Motor almak istiyorum. Motoru ne yapacaksın? Güzel bir araba al, rahatça kullan! Neden motor? Erkek adam araba kullanmaz, motor kullanır. Neden böyle diyorum? İçine girilen her unsur, müennestir, yani kadındır. Araba içine girilen bir araçtır. O halde araba müennestir. Motor ise müzekkerdir yani erkektir. O vakit neden araba alayım ki? Fransızca dersleri esnasında bu bilgiyi öğrendim. Diğer bir örnekle mevzuyu açalım. Ağaç erkektir, fakat meyve kadındır. Ağacın içine giremezsiniz, meyvenin ise içine girebilirsiniz. Aradaki fark budur, vesselam. Daha önce çalıştığım şehirde kaldı motorum. Şimdi ise memleketimdeyim. Motorsuz kaldım. Hiçbir yere gidemiyorum. Mağdurum yani. Sıfır motorlar epey pahalı. İkinci el bir motor benim için ideal doğrusu. Fırsat insanın ayağına gelir bazen. Fırsatı kaçırmamak gerekir. Kahvede otururken tamirci, elimde bir motor var, dedi. Cüzi bir fiyata verebilirim, diye ekledi. Piyasada birçok motor vardı. Her motor iyi değil, kardeşim. Motora bakmaya karar verdim. Önceki motor tasarımının aynısıydı. Yani tam bir motor. Sadece bakıma ihtiyacı vardı. Bu düşünceler içinde, ilçeye gittik. Noter işlemlerini yaptırarak motoru aldım.

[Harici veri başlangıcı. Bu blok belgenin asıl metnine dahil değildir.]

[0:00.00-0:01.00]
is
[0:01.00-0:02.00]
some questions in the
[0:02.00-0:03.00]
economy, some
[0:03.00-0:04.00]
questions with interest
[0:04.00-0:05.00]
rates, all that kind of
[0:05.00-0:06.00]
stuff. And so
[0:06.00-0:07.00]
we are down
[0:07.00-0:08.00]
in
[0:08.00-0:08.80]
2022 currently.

Artık bir motorum vardı. Memlekette de motor kullanabilirdim. Sahilde aldığım motor, beyaz renkte idi. Memleketteki motor ise erik rengindeydi. Geçen sene, sahile doğru, beyaz motor ile uzun bir yolculuk yaptım. Mola yerlerinde dinlenerek, bir günlük süre zarfında sahile ulaştım. Sabah yola çıktım. Gece boyunca yol aldım. Ertesi günün sabahı, şehri tepeden gören bir noktada, etrafın aydınlanmasını bekledim. Sahile uzanan yol epey dikti. Gece vakti motorla inmek, riskliydi. Tepede sabaha kadar bekledim. Yükseklik korkum var, herhalde! Sanki dağ, sallanıyordu. Uçurumdan düşecek gibi hissediyordum. Aşağı bakmamaya karar verdim. Kamp kilimini yere serdim ve bir süre istirahat ettim. Gün aydınlanınca tepeden inen yoldan deniz kıyısına ulaştım.

Geçen sene bölgenin batı sahilinde çalışıyordum. Daha önce, doğu sahilindeydim. Doğuya gidersen ilerlersin, batıya gidersen gerilersin.

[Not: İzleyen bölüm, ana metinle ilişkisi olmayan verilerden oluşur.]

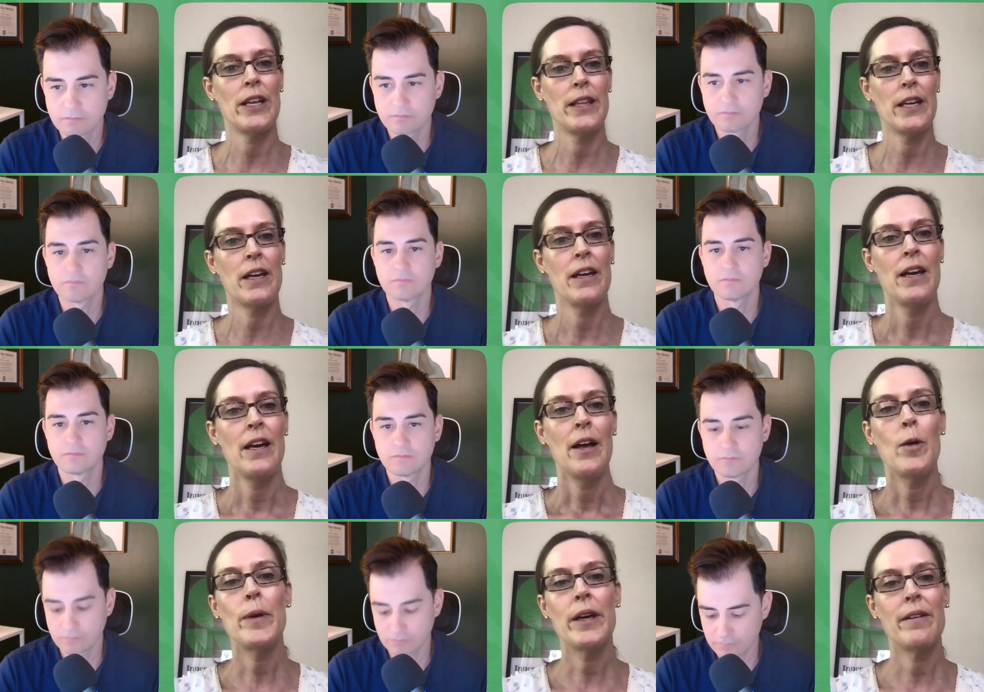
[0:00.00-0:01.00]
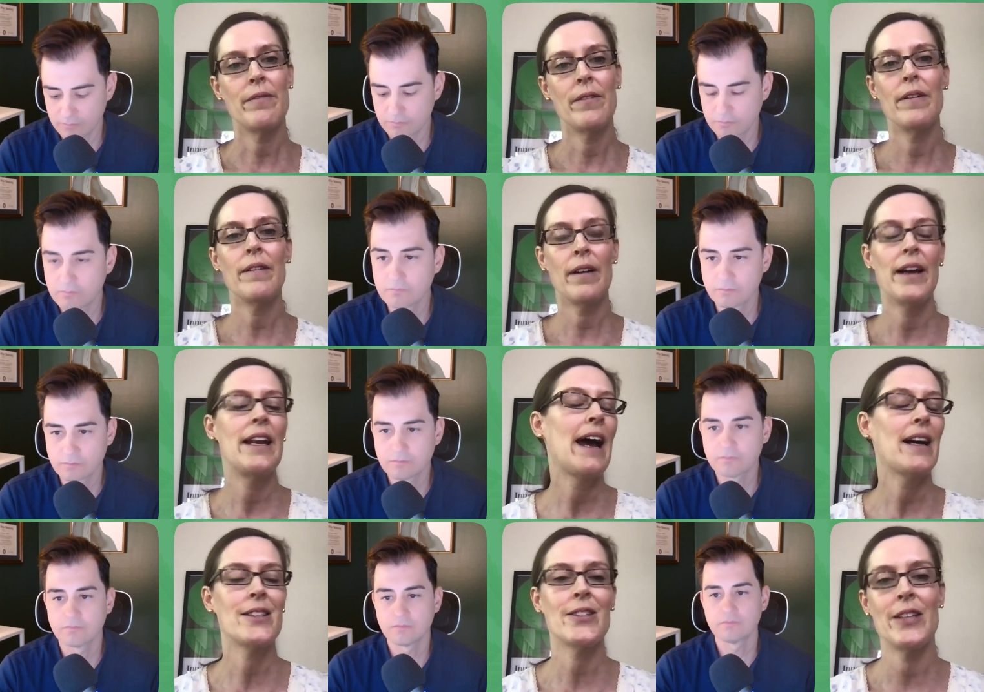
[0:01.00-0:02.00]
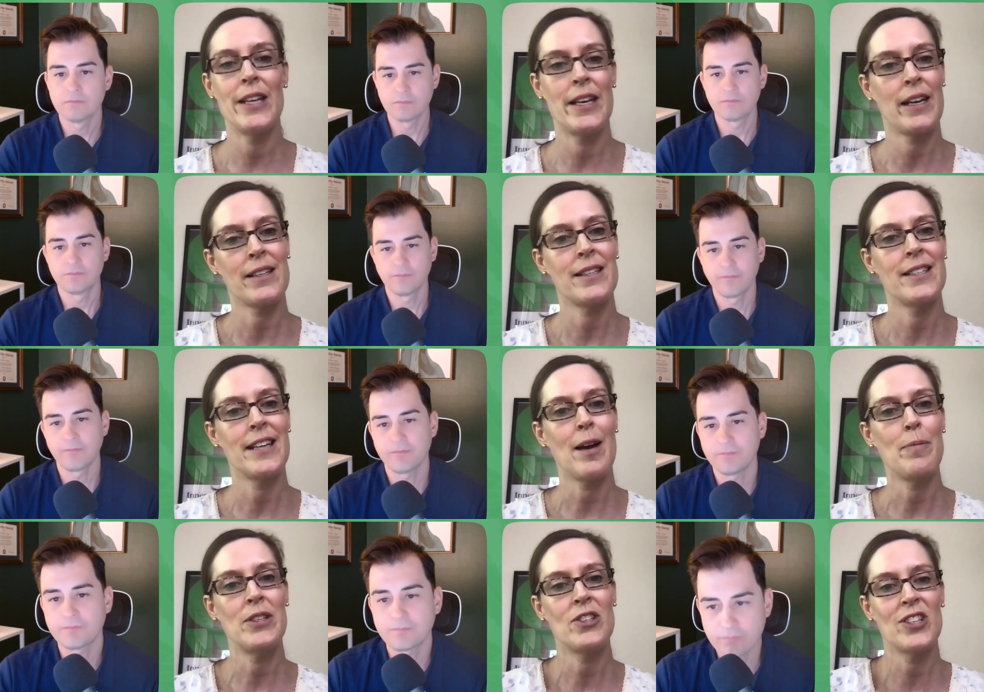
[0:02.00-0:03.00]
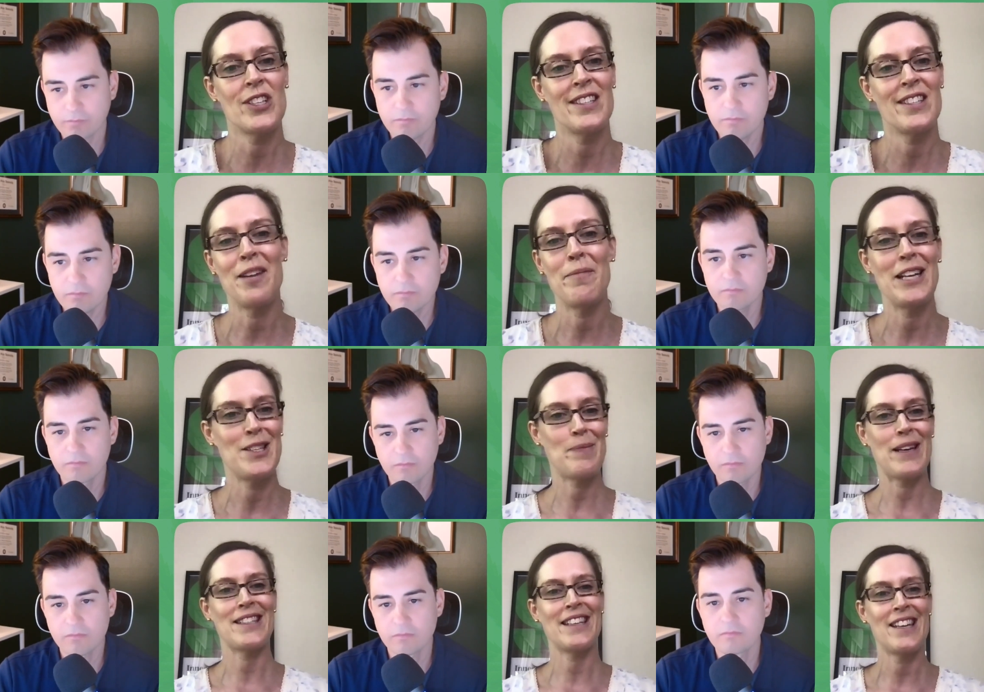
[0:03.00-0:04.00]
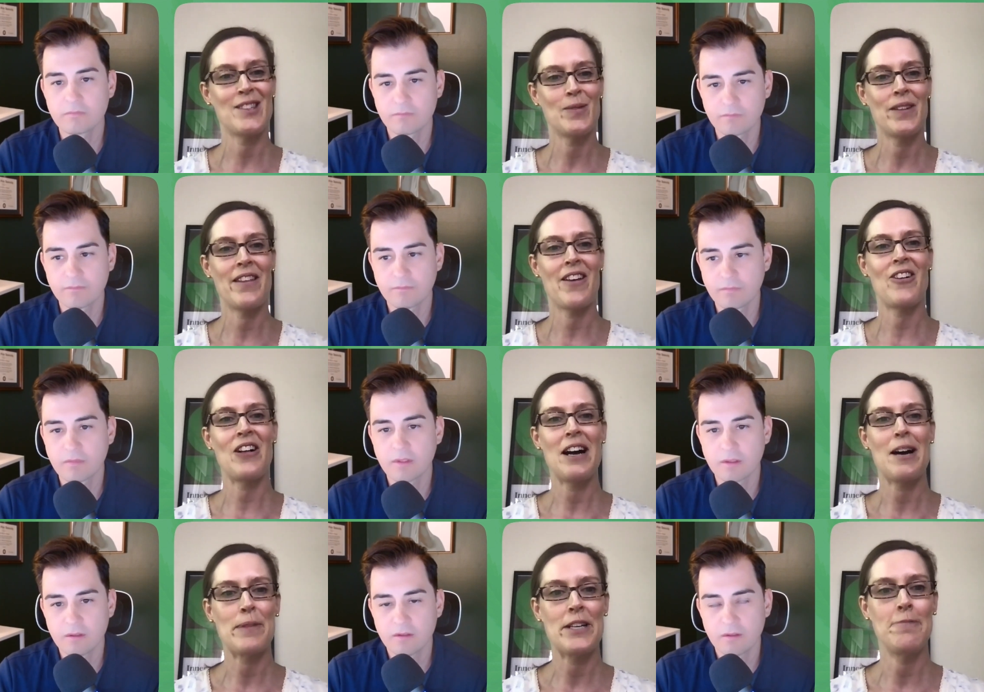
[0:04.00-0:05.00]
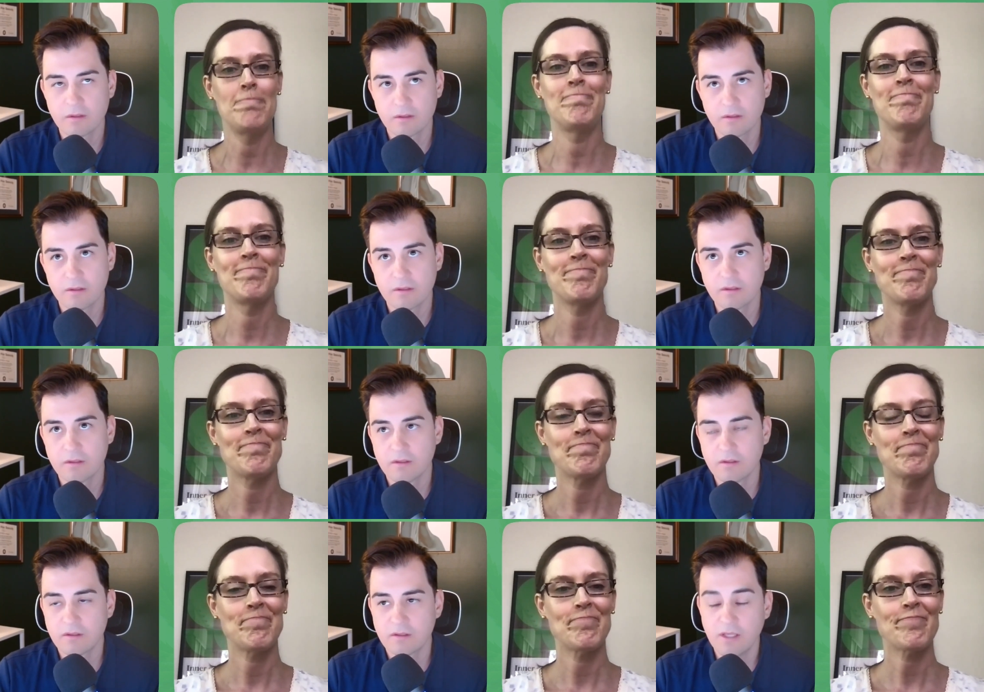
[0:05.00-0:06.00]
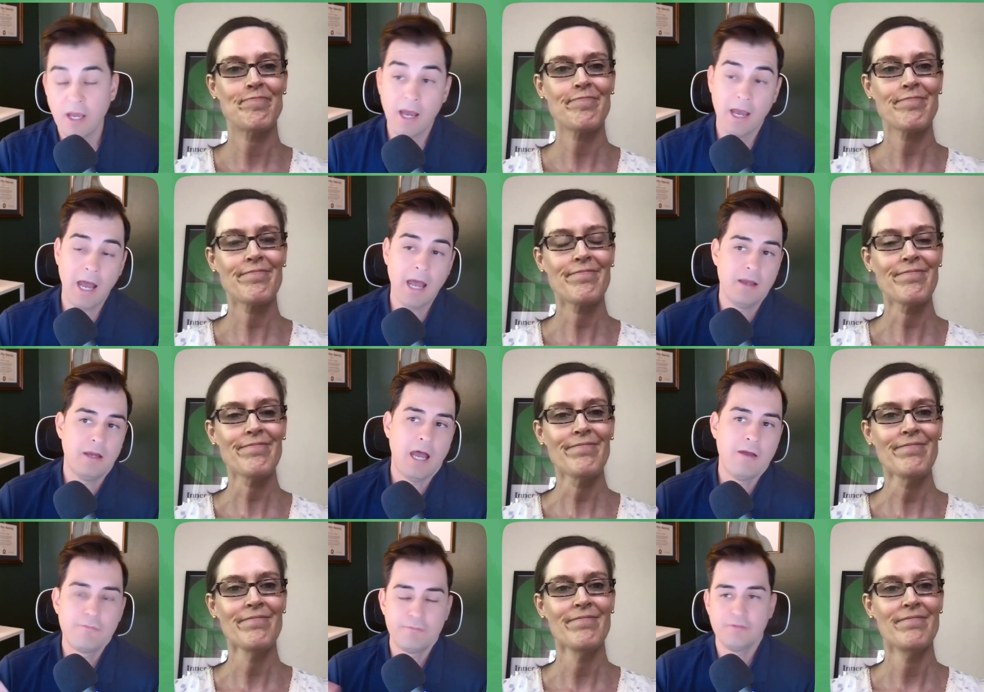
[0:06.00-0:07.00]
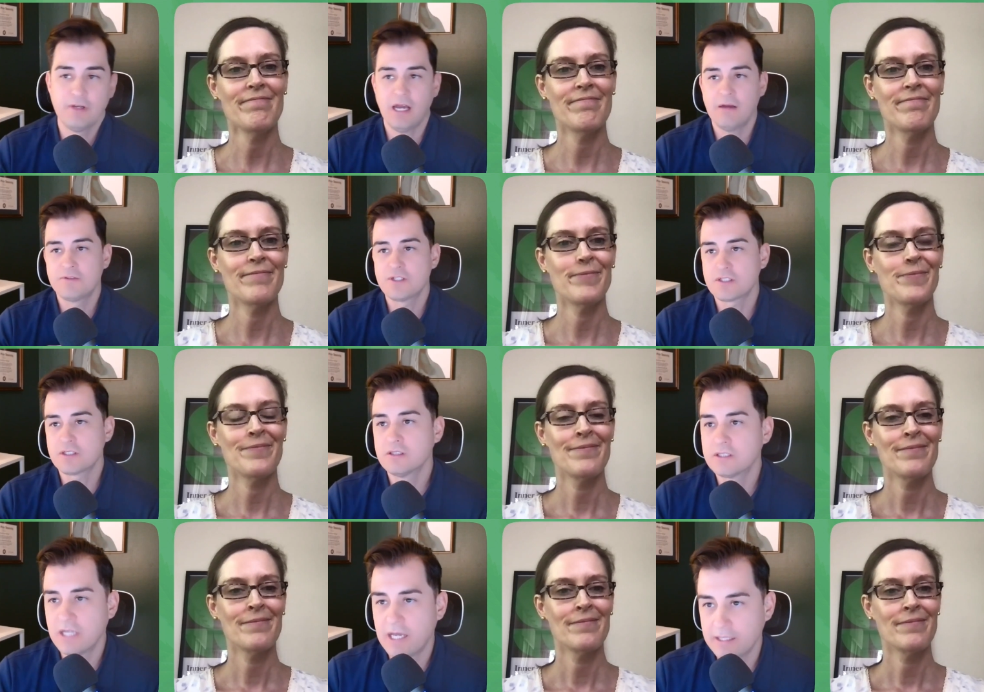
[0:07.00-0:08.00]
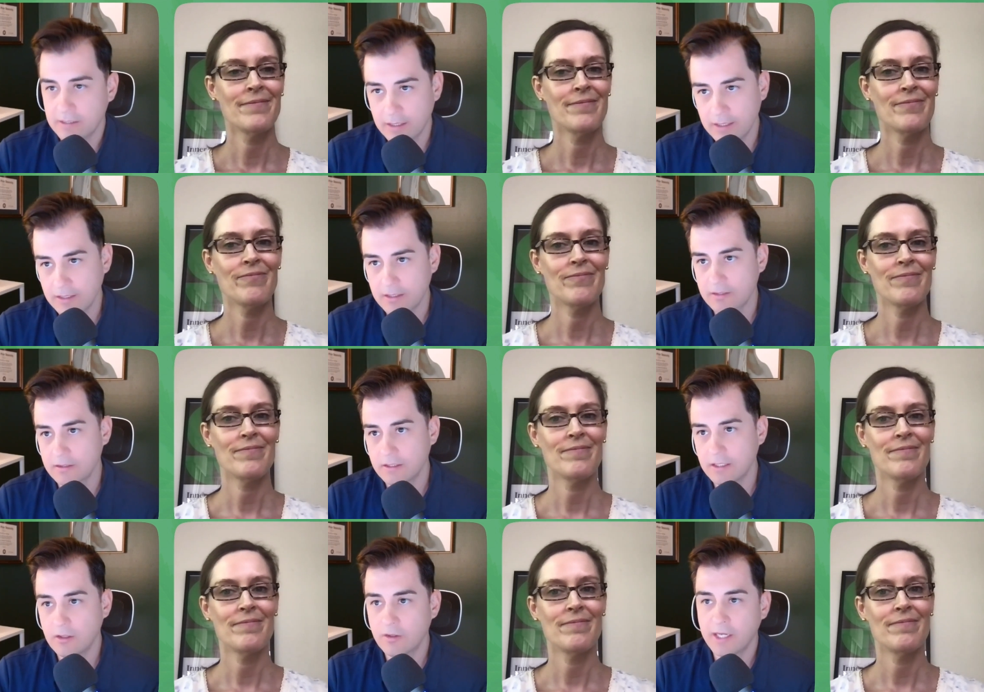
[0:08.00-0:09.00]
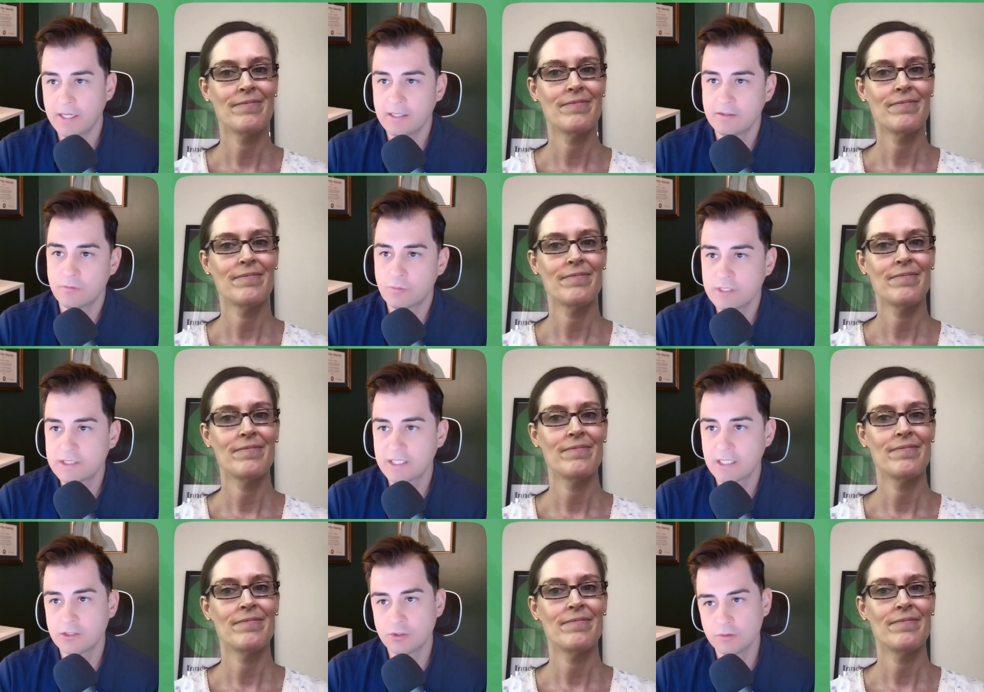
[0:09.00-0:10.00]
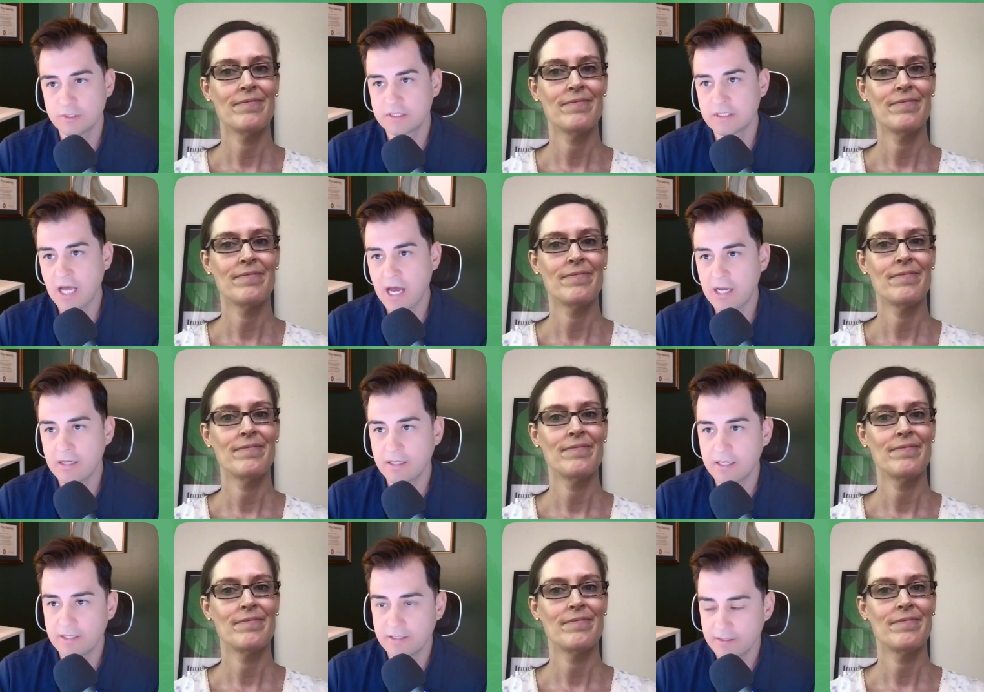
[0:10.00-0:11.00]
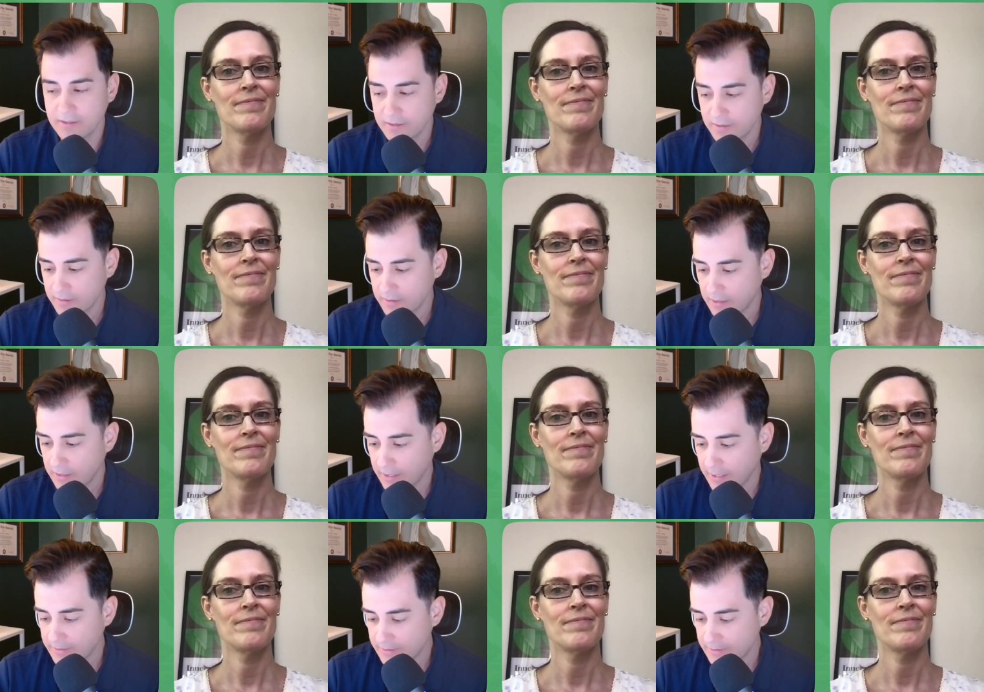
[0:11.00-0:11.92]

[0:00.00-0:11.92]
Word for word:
Speaker 1: think it'll be a an excellent next step. It's just anybody's best guess when that'll happen.
Speaker 2: Yeah, I, I've I've just looked at it like okay, the reschedule is not a a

İnsan, eşyaların ruhu olduğuna inanır. Motor, mekanik bir sistemdir. Fakat, bir dili vardır. Vasıtayı kullanırken durumu, fark edebiliyordum. Bilinçli olarak, motora eziyet ettiklerini fark ettim. Böyle bir şey olur mu, diyebilirsiniz. Gerçekte, var. İnsanların motora eziyet etmesini anlamak zor. Fakat reel olan bir gerçek. Belirttiğimiz gibi, eşyaların bir dili ve ruhu vardır. Böyle kabul etmek zorundayız. Nasıl birbirimizle iyi geçinmek zorunda isek, eşyalarla da iyi geçinmek durumundayız. Doğru ve esemesel olma, bu şekildedir. Eşyaların dili ve ruhu olur mu, diyen bir kişi için, iyi niyet beslemek, epey güçtür.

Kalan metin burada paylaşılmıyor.